Está bien desear un mundo idílico, seguro y armonioso, pero eso no siempre casa con la naturaleza del hombre
LA imprevisible crisis nuclear japonesa nos invita a una provisional serie de reflexiones —matizables, claro, con el paso de las horas— puede que un tanto precipitadas e inestables pero, al cabo, razonables y serenas. La primera de ellas es atestiguar algo que ya sabíamos pero que hoy reafirmamos de forma categórica: los japoneses están hechos de una pasta que les hace particularmente admirables. Se les ha roto el país, se les ha inundado la costa, se les ha descalabrado la economía y, por si fuera poco, pende sobre ellos una severa amenaza atómica sin que, en ningún momento, hayan descompuesto el gesto, hayan dirigido un indisimulado odio del estilo «Nunca Mais» a su gobierno ni hayan escenificado escenas de pánico ni de pillaje ni de ira incontenida. La segunda es que, ciertamente, el terremoto y las vidas perdidas son el núcleo de la información, pero que, sin embargo, ésta gira acompasadamente con la preocupación general hacia la incertidumbre nuclear. Los muertos y desaparecidos alcanzan el número de quince mil, a expensas de seguir levantando maderas y piedras, y, haciendo tabla llana de ello, nos inquietan más los posibles muertos futuros, sean probables o improbables (hasta esta hora no se ha producido ningún fallecimiento por causa atómica), que los habidos por causa telúrica. La radioactividad está exponiendo a la población cercana a un riesgo muy elevado, pero la esperanza de que los reactores sean enfriados no es descartable. La tercera es que el pánico nuclear no debe hacernos olvidar que las imágenes de la devastación las ha producido un terremoto, no una central nuclear. La cuarta es que parece que al comisario de Energía de la UE lo hayan encontrado en un sorteo.

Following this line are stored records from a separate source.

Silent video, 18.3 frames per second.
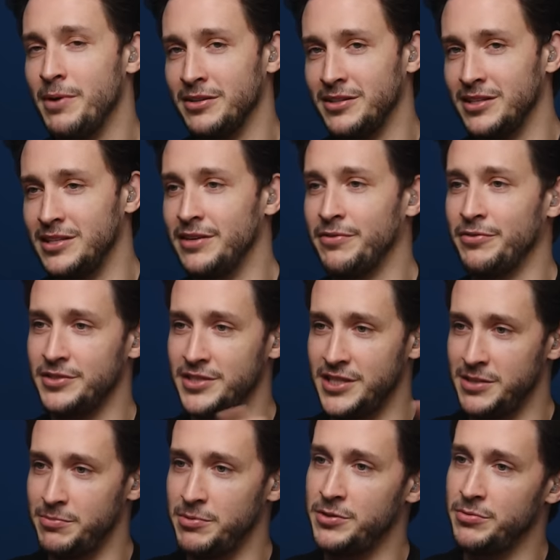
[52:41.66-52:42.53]
about the
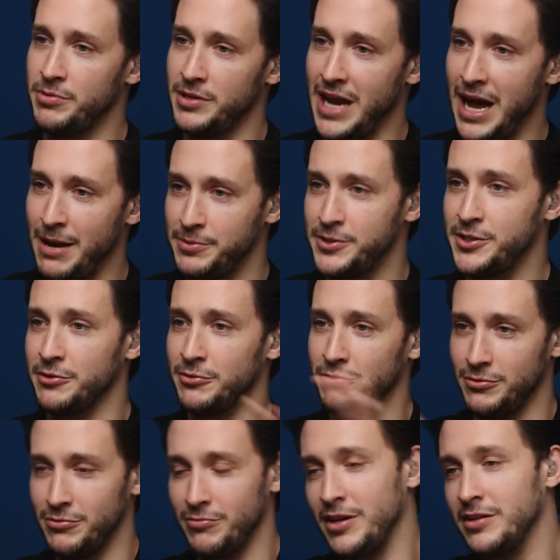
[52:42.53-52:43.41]
differences between
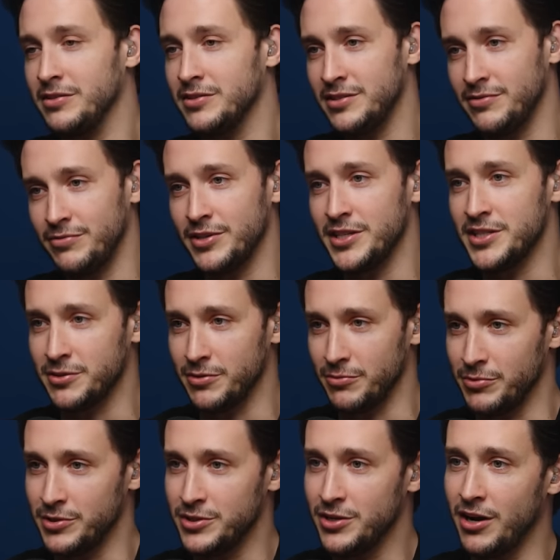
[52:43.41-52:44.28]
absolute and relative risk
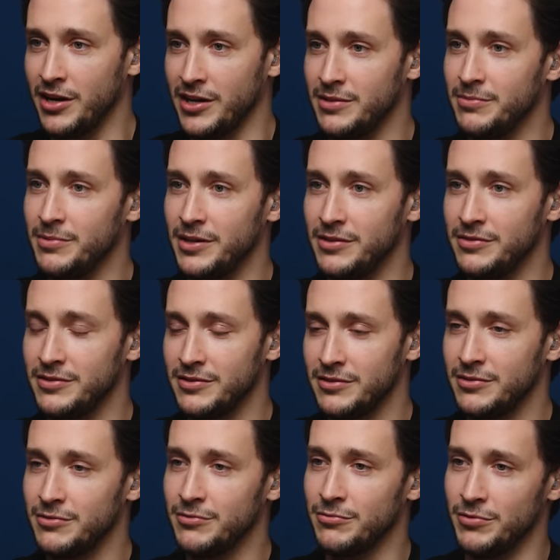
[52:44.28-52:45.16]
when we're talking about That's
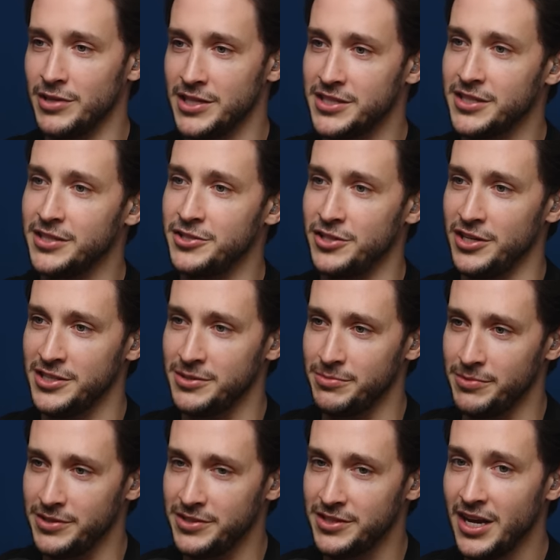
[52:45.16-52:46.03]
interesting. risk
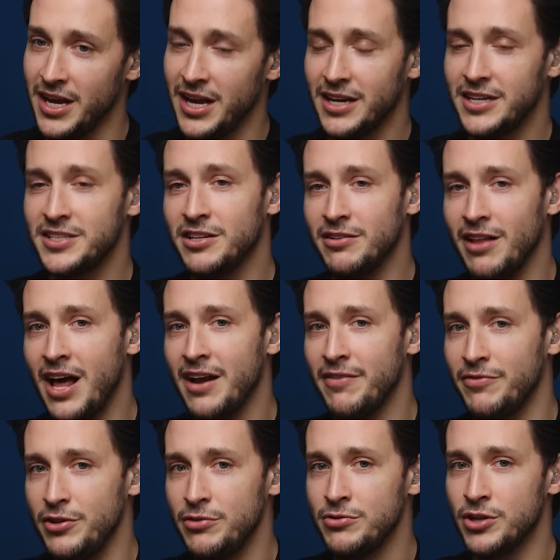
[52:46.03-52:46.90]
adjustment. Yeah. Because a
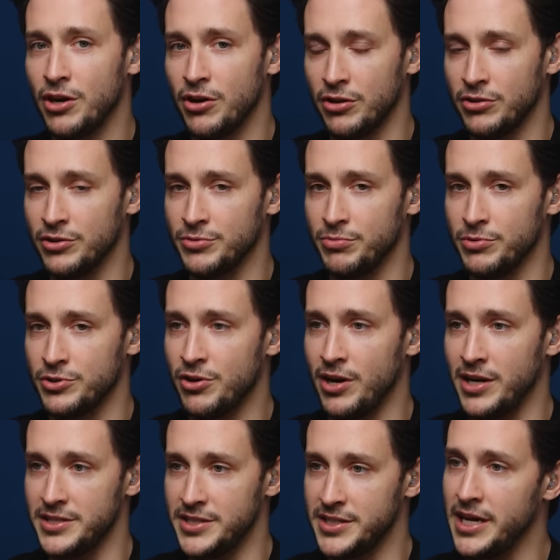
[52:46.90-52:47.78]
lot of news articles will
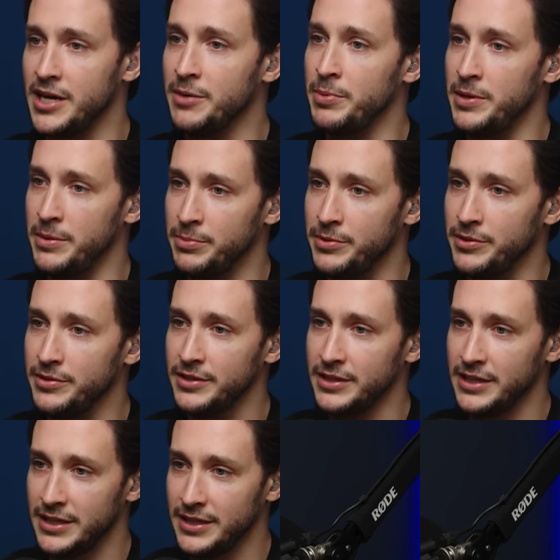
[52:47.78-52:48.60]
try and scare people.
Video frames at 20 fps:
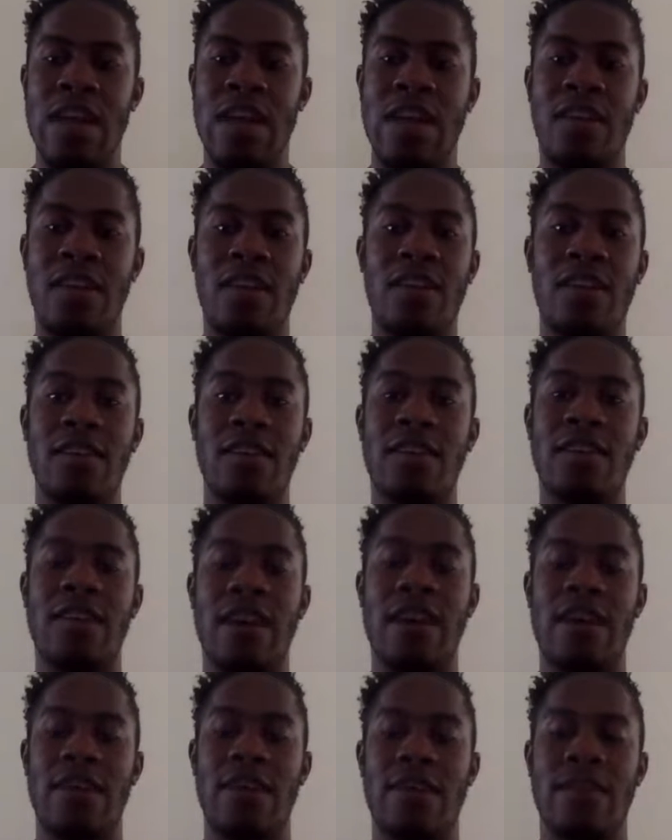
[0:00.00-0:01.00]
And not
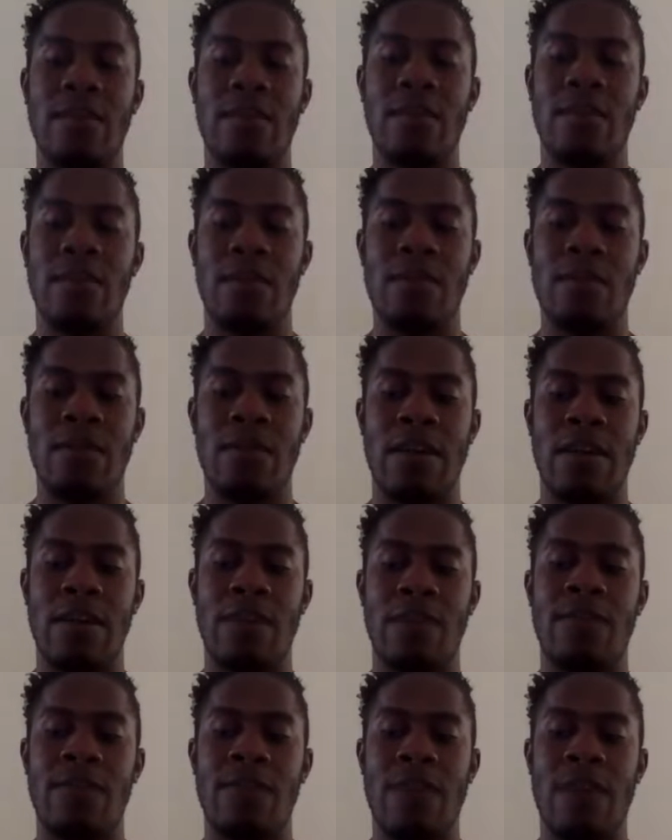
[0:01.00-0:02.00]
nice coming from
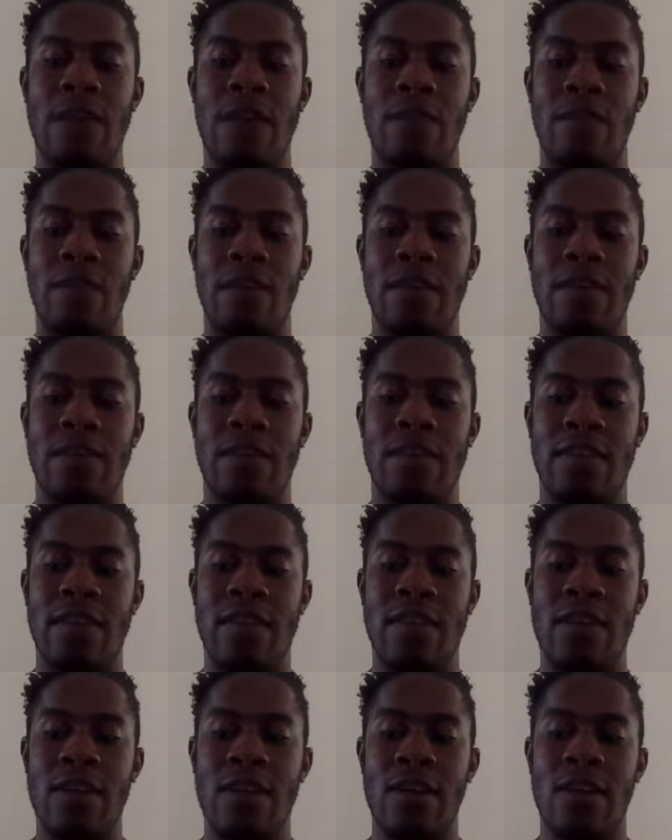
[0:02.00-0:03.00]
like a fake place,
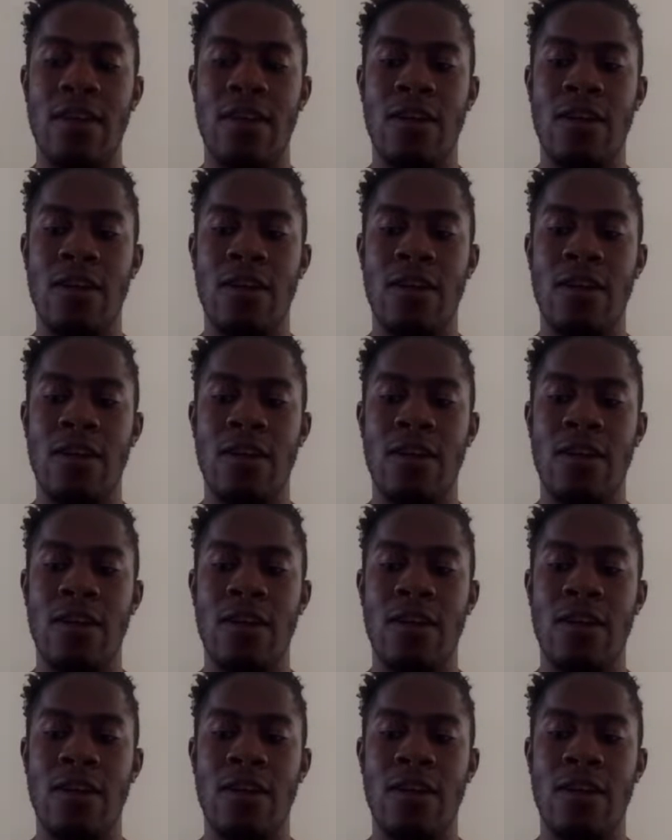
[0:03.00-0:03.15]
like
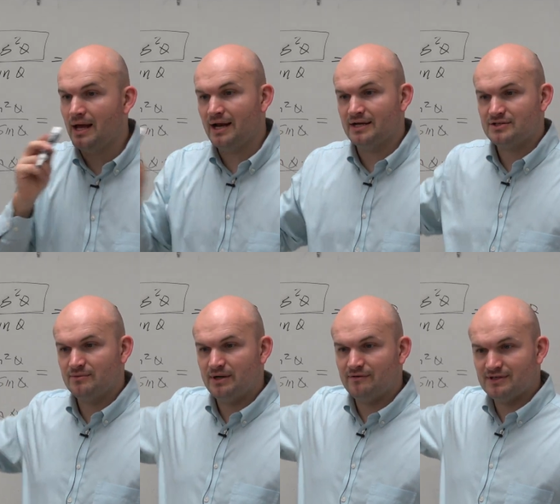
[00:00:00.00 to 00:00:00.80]
And I also
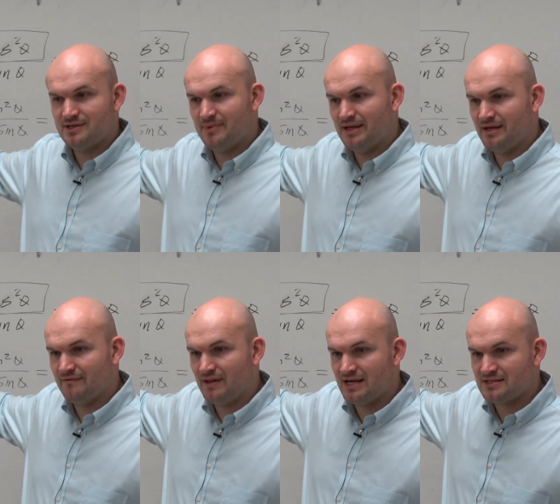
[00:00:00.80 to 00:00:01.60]
went over this at the beginning
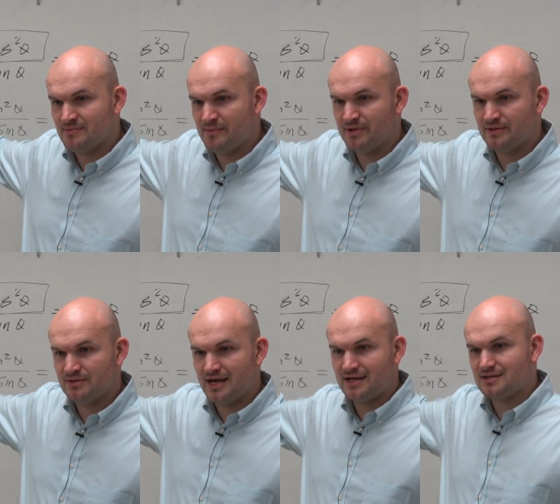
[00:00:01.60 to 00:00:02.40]
of class. Remember
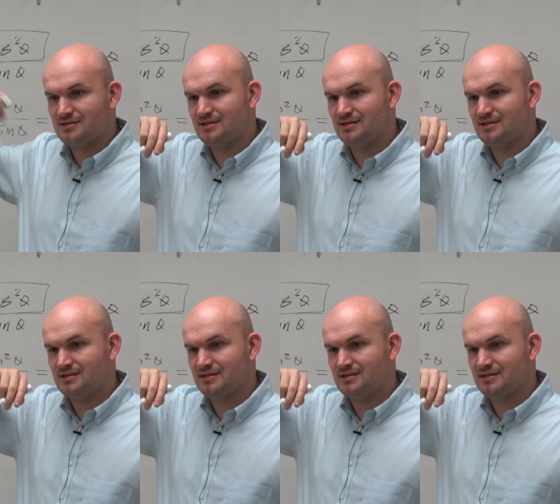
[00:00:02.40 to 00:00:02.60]
x,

La quinta es que las consecuencias de los apagones precipitados en Alemania y tal vez en algún lugar más, se pagan en términos ecológicos: cerrar el 30 por ciento del parque nuclear alemán por un terremoto en Japón significa que se eleve en más del 10 por ciento el precio de la energía y que aumente el consumo de combustibles fósiles, lo cual, a la larga o a la intermedia, recorta el alcance de los acuerdos de Kyoto. Tremendo dilema para los antinucleares: la ausencia de alternativa atómica provocaría aceleración en la velocidad de acceso al Apocalipsis. La sexta es que la reacción preventiva razonable por parte de muchos sectores sociales no debe ser aprovechada por los fanatizados partidarios de la abolición total, los cuales deberían de añadir a sus reclamaciones una clara exposición de las alternativas que proponen, siempre que éstas sean creíbles: las energías alternativas son altamente estimables, pero, desgraciadamente, no pueden sustituir a la nuclear, que, por otra parte, garantiza mantener el proceso productivo que hace posible el crecimiento económico y el progreso de las comunidades. Menos energía es menos producción, más paro, más pobreza. La séptima es que aquellos países que gozan de autonomía energética pueden presumir de independencia política asociada, lo cual no es poco habida cuenta el panorama inquietante que supone estar entregado al capricho de gobernantes absolutos de países inestables. La octava es que nuestro ingreso económico por visitas turísticas puede verse recortado por los doscientos mil japoneses que dejarán de viajar por el mundo. Y la novena es que está bien desear un mundo idílico, seguro y armonioso, rural o urbano, sostenible e inofensivo, pero eso no siempre casa con la naturaleza del hombre, inquieto por naturaleza y arriesgado hasta la última consecuencia. A veces, lamentablemente. Mis condolencias a los japoneses.